BEGIN Excerpted records

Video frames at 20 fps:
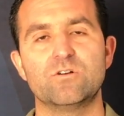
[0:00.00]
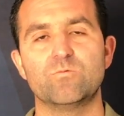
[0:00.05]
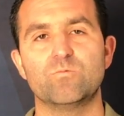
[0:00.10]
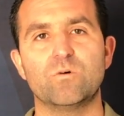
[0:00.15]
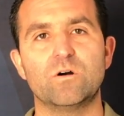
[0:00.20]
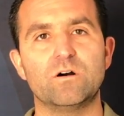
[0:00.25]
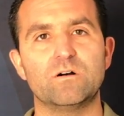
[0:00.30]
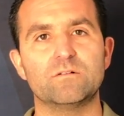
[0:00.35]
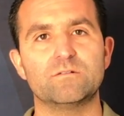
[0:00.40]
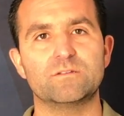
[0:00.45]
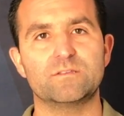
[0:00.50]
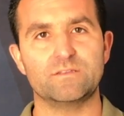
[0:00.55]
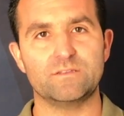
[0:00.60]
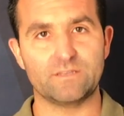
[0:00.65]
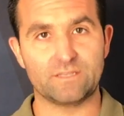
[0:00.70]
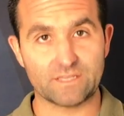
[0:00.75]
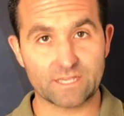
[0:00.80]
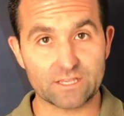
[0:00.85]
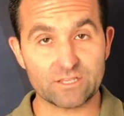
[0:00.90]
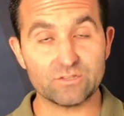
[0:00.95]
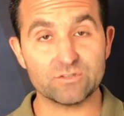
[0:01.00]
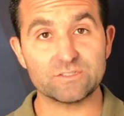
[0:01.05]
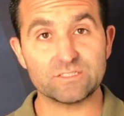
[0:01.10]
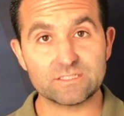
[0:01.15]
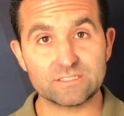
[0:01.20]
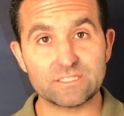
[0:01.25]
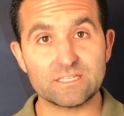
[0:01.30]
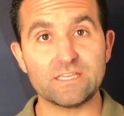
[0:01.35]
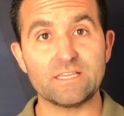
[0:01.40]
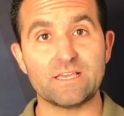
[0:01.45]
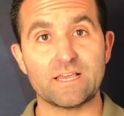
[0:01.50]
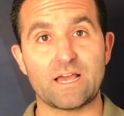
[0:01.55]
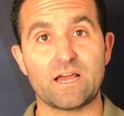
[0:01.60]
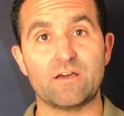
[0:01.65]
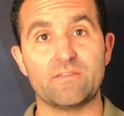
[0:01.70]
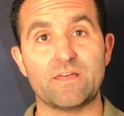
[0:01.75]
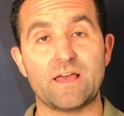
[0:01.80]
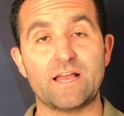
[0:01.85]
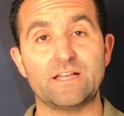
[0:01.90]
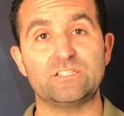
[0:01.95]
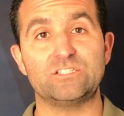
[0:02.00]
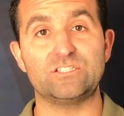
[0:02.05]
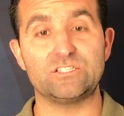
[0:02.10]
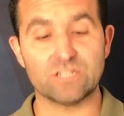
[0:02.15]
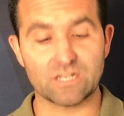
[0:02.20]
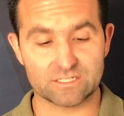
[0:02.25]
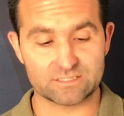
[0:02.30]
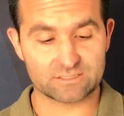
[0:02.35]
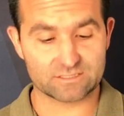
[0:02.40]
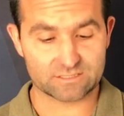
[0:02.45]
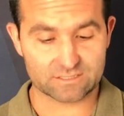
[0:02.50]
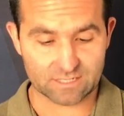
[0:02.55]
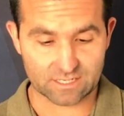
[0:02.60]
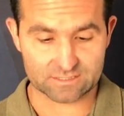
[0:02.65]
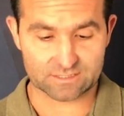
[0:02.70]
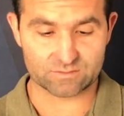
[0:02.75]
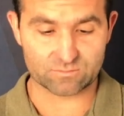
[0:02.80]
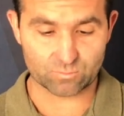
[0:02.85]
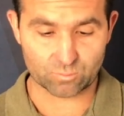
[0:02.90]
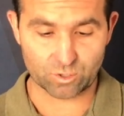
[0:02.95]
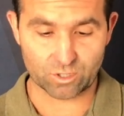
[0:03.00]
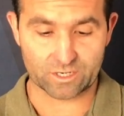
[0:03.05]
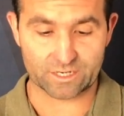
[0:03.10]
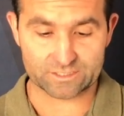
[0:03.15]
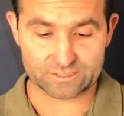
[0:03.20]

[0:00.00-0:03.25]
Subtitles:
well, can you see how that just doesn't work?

END Excerpted records
BEGIN Excerpted records

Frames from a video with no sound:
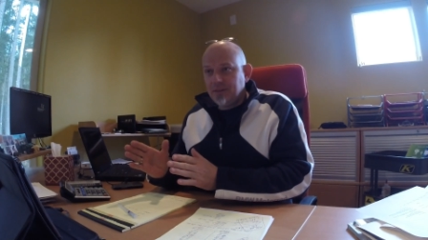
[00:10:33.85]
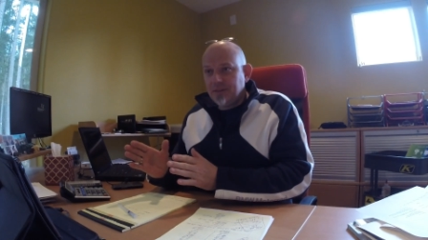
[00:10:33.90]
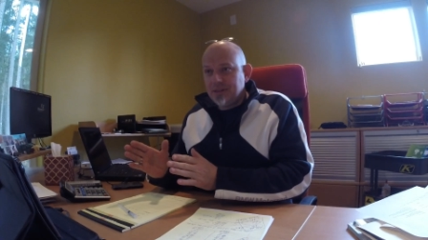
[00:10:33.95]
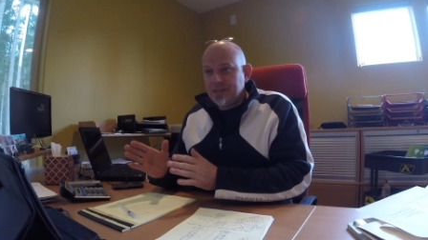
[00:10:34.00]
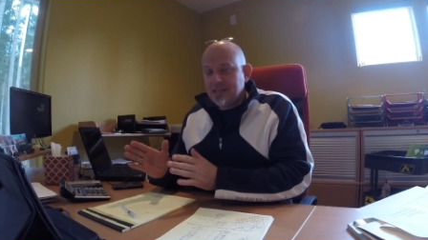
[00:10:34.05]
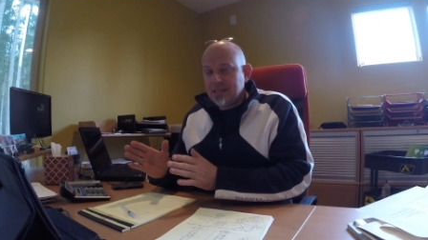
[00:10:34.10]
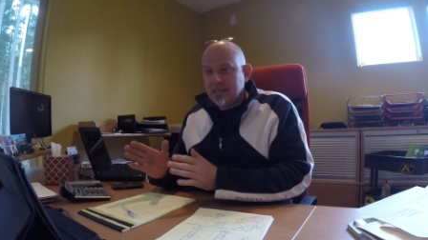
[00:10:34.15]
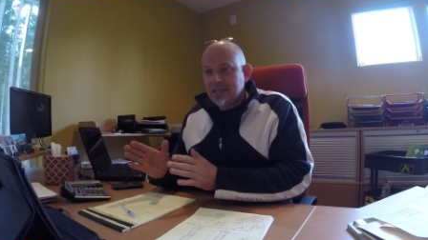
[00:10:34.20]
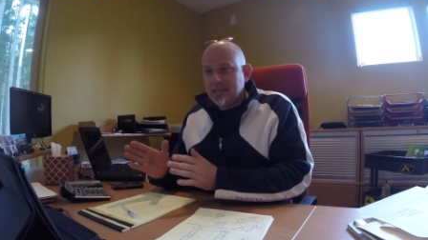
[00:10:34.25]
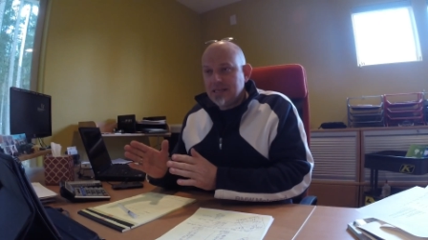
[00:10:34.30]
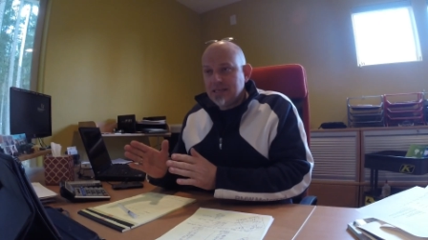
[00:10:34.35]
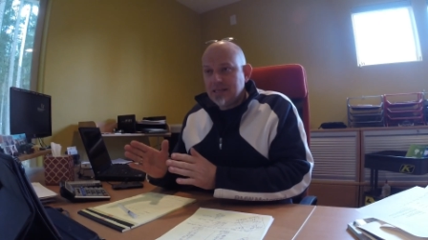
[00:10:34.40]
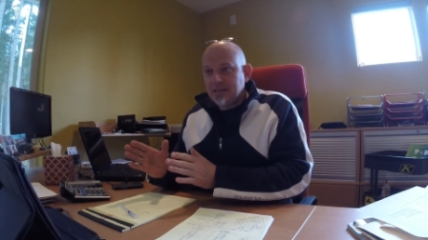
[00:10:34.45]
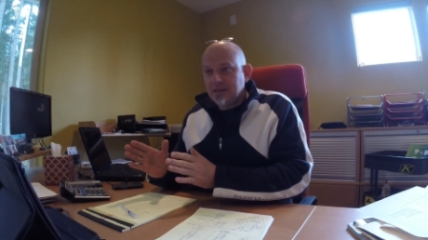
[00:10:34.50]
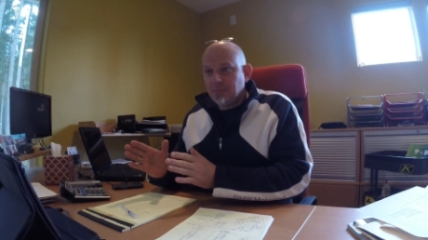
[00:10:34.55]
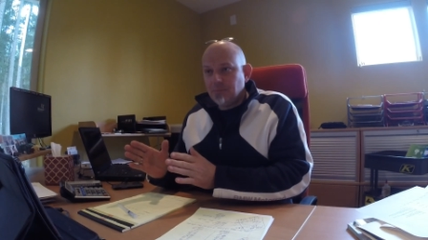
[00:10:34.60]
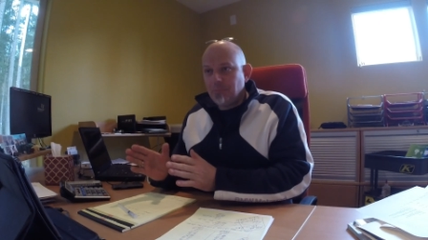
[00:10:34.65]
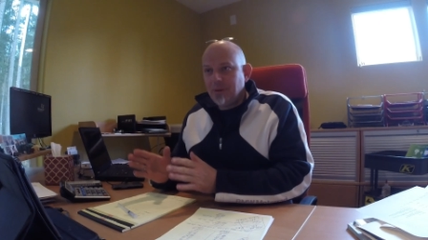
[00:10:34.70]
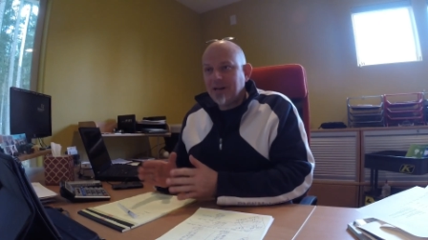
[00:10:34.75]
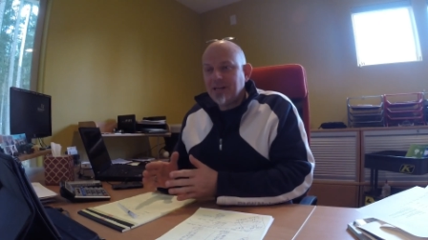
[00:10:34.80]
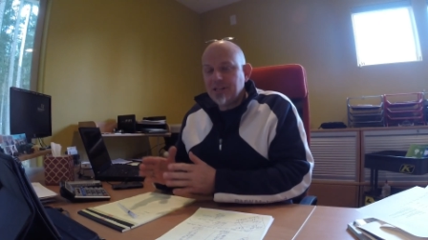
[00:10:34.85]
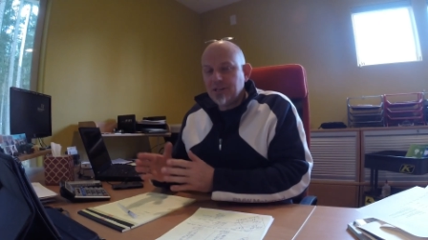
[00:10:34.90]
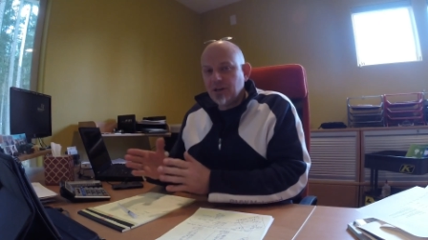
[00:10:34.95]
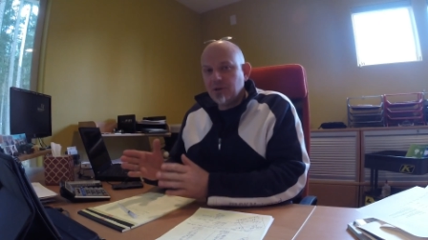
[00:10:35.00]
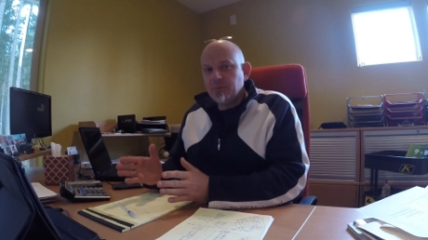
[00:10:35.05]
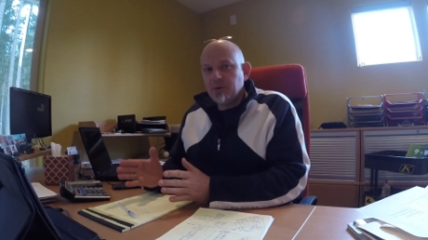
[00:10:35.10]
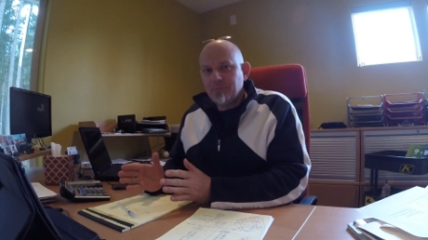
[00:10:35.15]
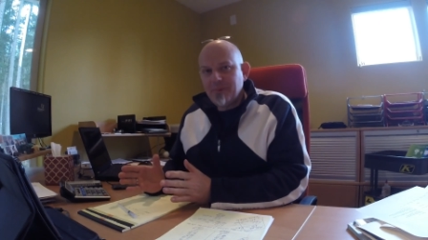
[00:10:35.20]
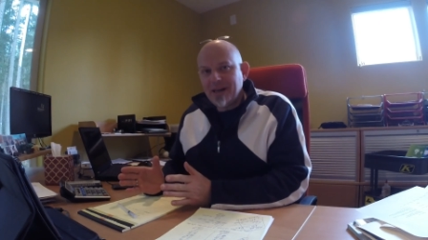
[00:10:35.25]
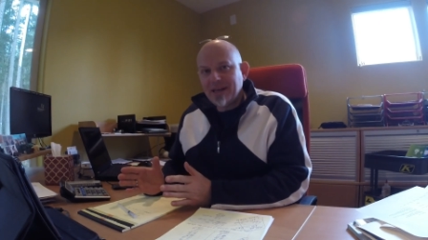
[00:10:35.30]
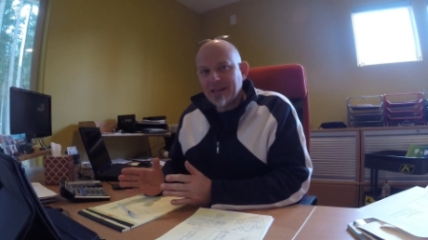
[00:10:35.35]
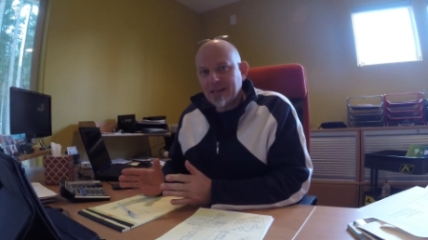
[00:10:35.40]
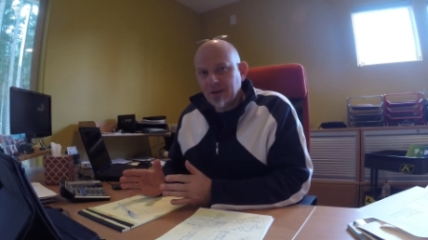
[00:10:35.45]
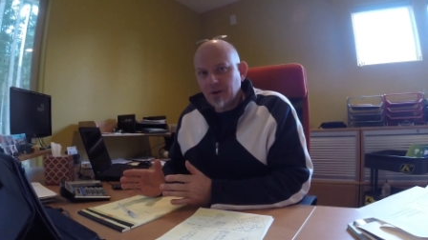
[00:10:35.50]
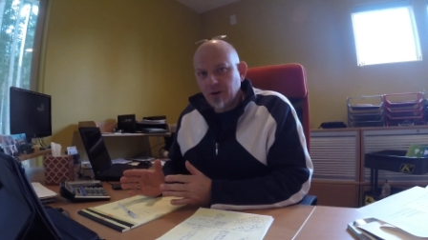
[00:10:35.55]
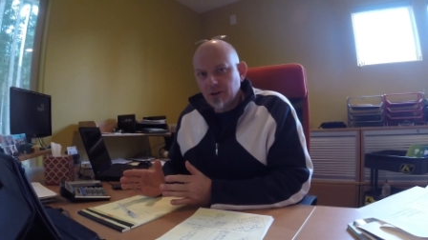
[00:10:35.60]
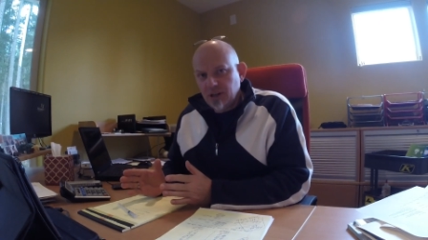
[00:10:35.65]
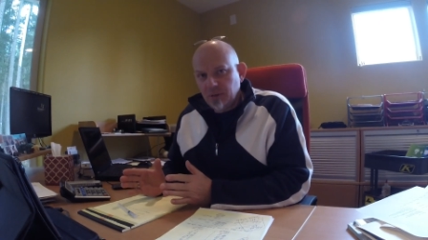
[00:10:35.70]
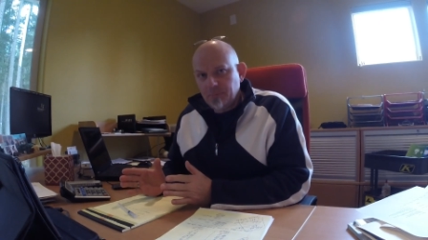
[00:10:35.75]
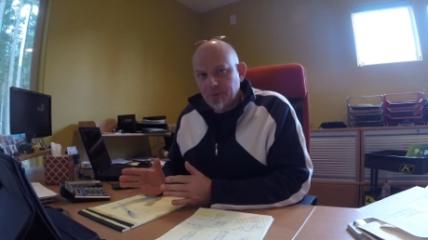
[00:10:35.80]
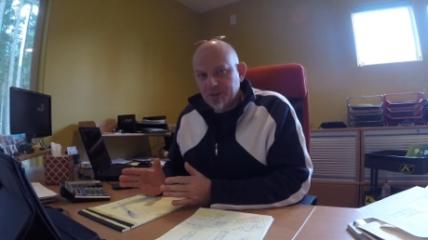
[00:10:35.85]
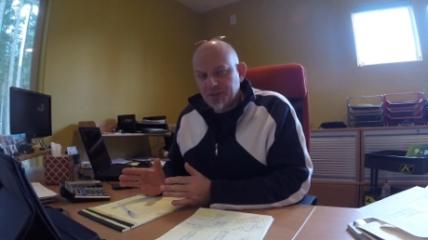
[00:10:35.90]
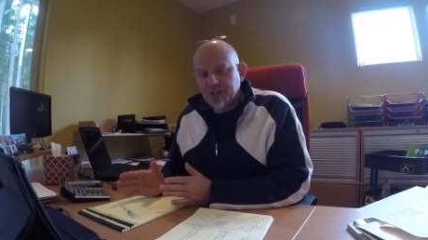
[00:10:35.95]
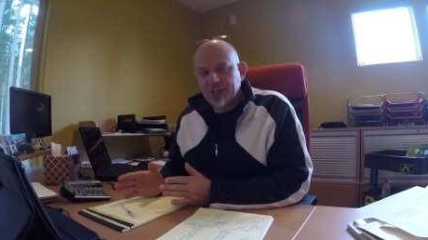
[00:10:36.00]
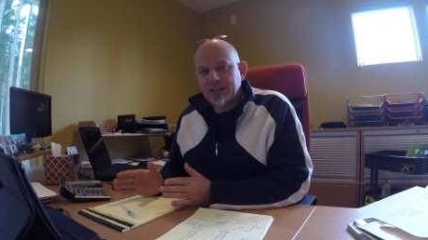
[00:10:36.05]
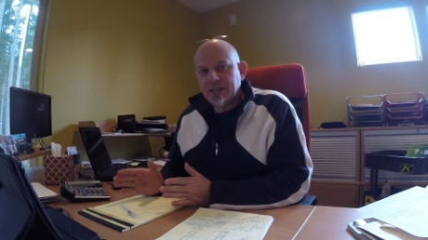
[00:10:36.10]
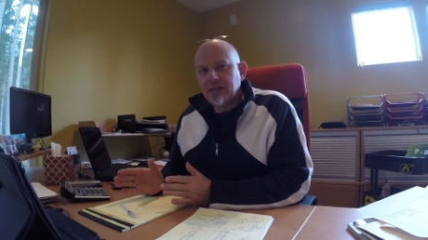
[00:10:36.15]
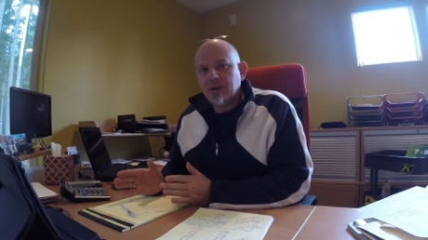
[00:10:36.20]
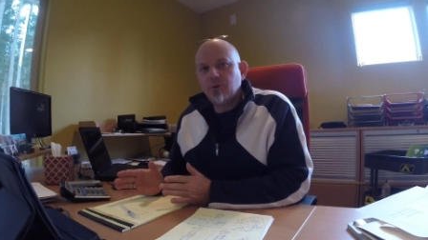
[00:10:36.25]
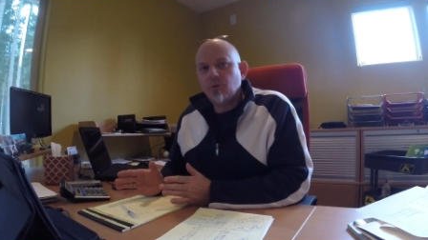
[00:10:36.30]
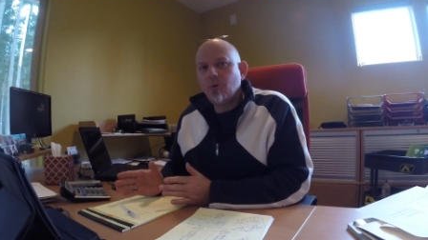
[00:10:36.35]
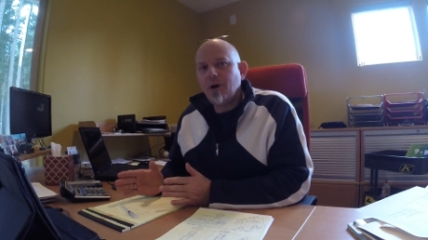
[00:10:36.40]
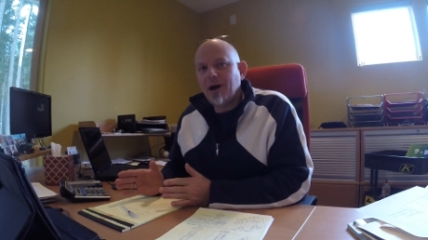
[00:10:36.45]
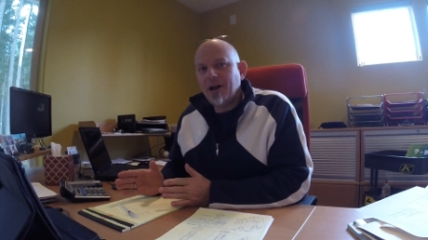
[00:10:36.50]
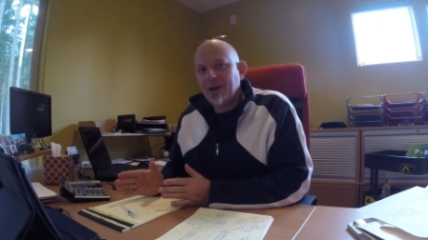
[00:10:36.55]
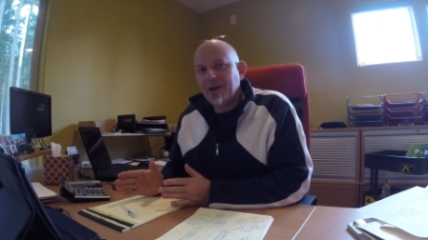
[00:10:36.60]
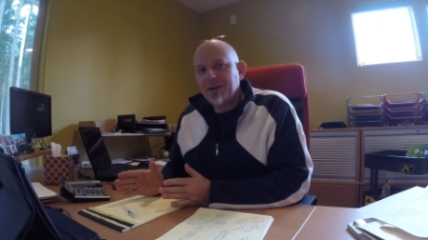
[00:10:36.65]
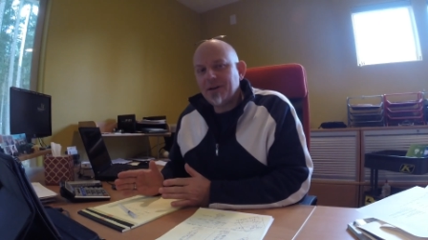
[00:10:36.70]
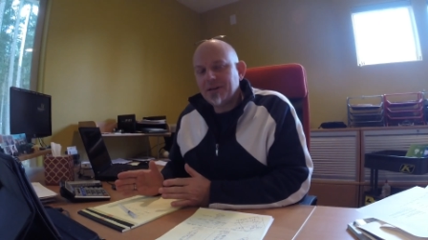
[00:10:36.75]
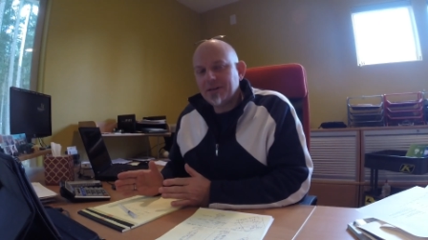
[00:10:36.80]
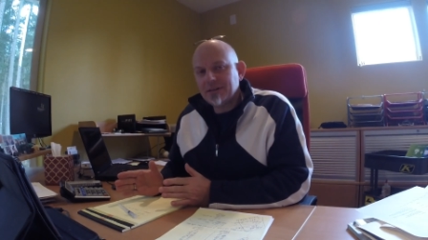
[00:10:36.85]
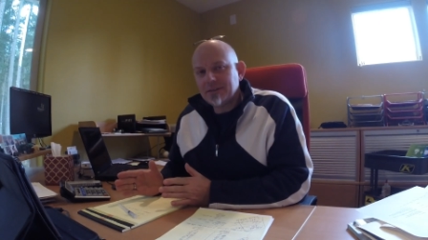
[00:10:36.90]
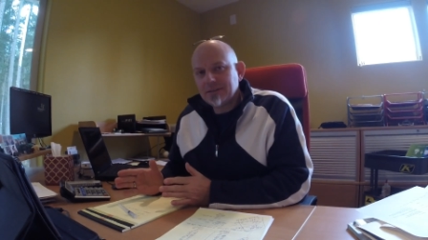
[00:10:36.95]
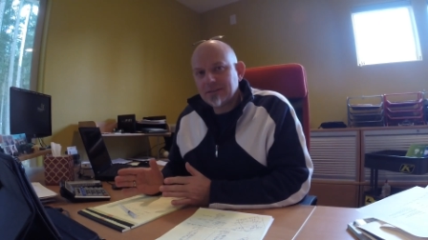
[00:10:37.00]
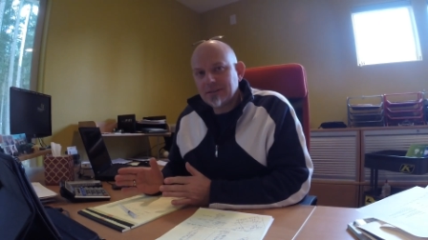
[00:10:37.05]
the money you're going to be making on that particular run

END Excerpted records

Requirement: Restate word for word the lines of the data above that begin at the line with "[00:10:34.00]" and end at the line with "[00:10:35.55]", keeping both ends and dropping every picture.

Result of this exercise:
[00:10:34.00]
[00:10:34.05]
[00:10:34.10]
[00:10:34.15]
[00:10:34.20]
[00:10:34.25]
[00:10:34.30]
[00:10:34.35]
[00:10:34.40]
[00:10:34.45]
[00:10:34.50]
[00:10:34.55]
[00:10:34.60]
[00:10:34.65]
[00:10:34.70]
[00:10:34.75]
[00:10:34.80]
[00:10:34.85]
[00:10:34.90]
[00:10:34.95]
[00:10:35.00]
[00:10:35.05]
[00:10:35.10]
[00:10:35.15]
[00:10:35.20]
[00:10:35.25]
[00:10:35.30]
[00:10:35.35]
[00:10:35.40]
[00:10:35.45]
[00:10:35.50]
[00:10:35.55]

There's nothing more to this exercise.